Women stand-up Comics are a growing Tribe

Women stand-up Comics are a growing Tribe

Women stand-up Comics are a growing Tribe

Women standup comics are a growing tribe 

Shrirupa Sengupta, 31, finds it really funny when people introduce her as a "female comedian", as if it is shorthand for a stereotype she should be subscribing to. “Sometimes I treat it tongue-in-cheek by introducing myself as 'I am a female comedian' and mostly people get the irony. I think all comedians, irrespective of gender, find joy in performing about their life experiences,” she says.

Shrirupa is now a comedian with Evam Stand-Up Tamasha, South India’s largest comedy movement, which has taught her the importance of staying authentic on stage and off it. The kind of comedy she loves performing is observational, and she also dabbles in comedy and storytelling in her new show 'Vinegar & Baking Soda'.

Seema Rao Narayan, a standup comic based in Bangalore, focuses on women-centric issues on stage. Seema is also part of the Kannada comedy scene in Bengaluru, and believes that the audience which comes to watch these shows is extremely warm. The Kannada comedy troupe she is associated with is Lol Bagh, a witty wordplay on Bengaluru’s iconic Lal Bagh.

Punya Arora, another young standup comic in Bengaluru, is busy performing her one-hour solo show called 'Meri Maa Ki!' across Bengaluru, Mumbai and Delhi. “It's a show that's very close to my heart and talks about my life growing up with a single parent. It deals with interesting topics in an uplifting, positive way, and describes a tough childhood but with humour,” she says. She also hopes to take her show overseas, where its version in English will be called 'Mum’s The Word!'

Turning points

For 38-year-old Seema, standup comedy was completely accidental.
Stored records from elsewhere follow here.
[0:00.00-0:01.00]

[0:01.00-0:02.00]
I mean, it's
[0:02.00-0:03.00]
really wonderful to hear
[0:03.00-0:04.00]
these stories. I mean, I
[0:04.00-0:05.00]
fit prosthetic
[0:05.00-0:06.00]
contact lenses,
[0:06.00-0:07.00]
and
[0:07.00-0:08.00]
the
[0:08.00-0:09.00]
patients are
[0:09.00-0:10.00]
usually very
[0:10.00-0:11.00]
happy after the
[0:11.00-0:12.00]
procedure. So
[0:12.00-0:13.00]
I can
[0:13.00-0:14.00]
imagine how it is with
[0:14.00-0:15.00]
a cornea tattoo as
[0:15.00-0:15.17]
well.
The software engineer lost her voice two years ago because of laryngitis. It was during the period of recovery that she watched a lot of standup comedy, and thought that she too should try her hand at it. Off stage, Seema is mother to a young daughter she is raising with her husband.
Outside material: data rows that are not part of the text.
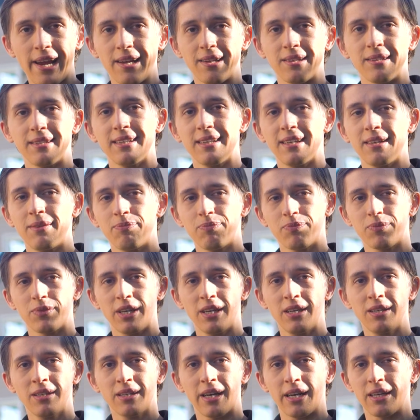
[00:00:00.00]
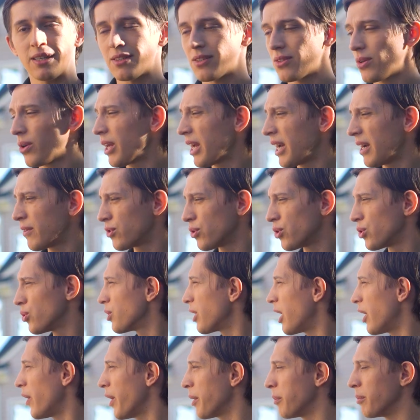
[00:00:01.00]
And yeah, guys, all I have to do
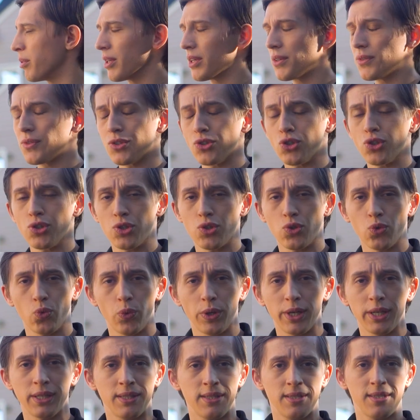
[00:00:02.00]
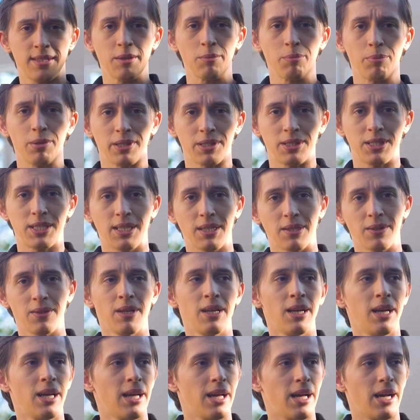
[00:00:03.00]
now, I believe, is just to wait simply till
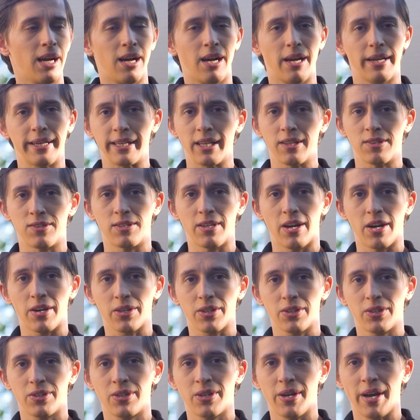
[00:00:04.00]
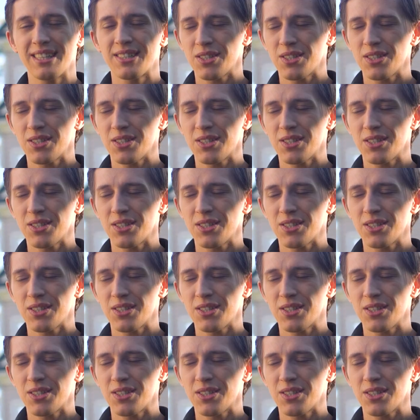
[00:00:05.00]
it gets darker.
Shrirupa has a completely different life outside of comedy. After having completed her Masters in Social Work specialising in Criminology & Justice, she was recruited as a consultant technical officer by the Department of AIDS Control, Ministry of Health and Family Welfare, Government of India, in Delhi. 
She shifted to Bengaluru in 2014 after quitting her job, and pursued a postgraduate diploma in Epidemiology. She considers this period one of the troughs of her life as she was recovering from panic attacks, and considered standup comedy seriously to address her anxiety head-on.
When she won an open mic competition in Bengaluru, it gave her the much-needed validation at one of her life’s lowest points. “I built from there, signing up for Improv Comedy Bangalore and studying comedy as an art form, and hitting open mics till I found my style,” she says. In addition to stand-up comedy, she works with a non-profit in the sphere of public health in Bengaluru.

Punya, also a photographer specialising in underwater photography, has had quite a rollercoaster ride. She was mostly working outdoors and the studio she was paying rent for was lying unused. “I was so heartbroken when I had to close down my studio because it was my dream. But life had other plans for me,” she said. Later, a friend urged her to get on stage, and she's never looked back since.

Jokes on sensitive subjects

Seema says that since time immemorial, society has been built such that men have always been thought of as the funny ones while women are the ones to laugh at their jokes. But things are quickly changing, and for the good, she says.
Seema believes it is easier for a guy to crack a joke about anything and get away with it. "It's not the same with women. People find it difficult to accept that a woman can crack jokes about body parts," she says.

Punya has a positive approach when she addresses a sensitive subject, as she believes that a lot of her comedy comes from looking at the brighter side of things. She also believes that there is a fine line between joking about something sensitive and being insensitive about it. “You should be clear about the point you're trying to make and the emotion you want it to invoke in people,” she says.

Shrirupa says she starts by creating a safe space with the audience. Seema, too, believes that becoming familiar with the audience helps gauge how far one can go, and if it would sit well with the audience.
Shrirupa and Seema are both a part of 'Uterus and I', a standup show by women and mostly for women discussing issues that affect them in their daily lives.

Gender challenge 

Seema says that women actually have to prove their mantle as competent and funny comedians, to have a large following or an audience. A mother, she believes that one of the key challenges is timing. "Most of these shows are late in the evening or beyond 8:30 pm. It becomes difficult as I have other responsibilities," she says. 

So, are there really very few women in comedy, especially in India? These women definitely beg to differ.

Punya says that in general, comedy has been a male-dominated field but she sees that changing. She personally believes that there is a strength in being recognised as a woman in comedy, and is glad that female and male perspectives are coming to the fore.

Shrirupa says that in India, there are at least 100 women in comedy, and the number is growing. Jeeya Sethi, another comedian, once created a Twitter list of the country's women comedians. “We ourselves were stunned to know there were so many of us. Comedians will take time to break out of stereotypes and get more visible, but keep on and you are sure to get wowed," she says confidently.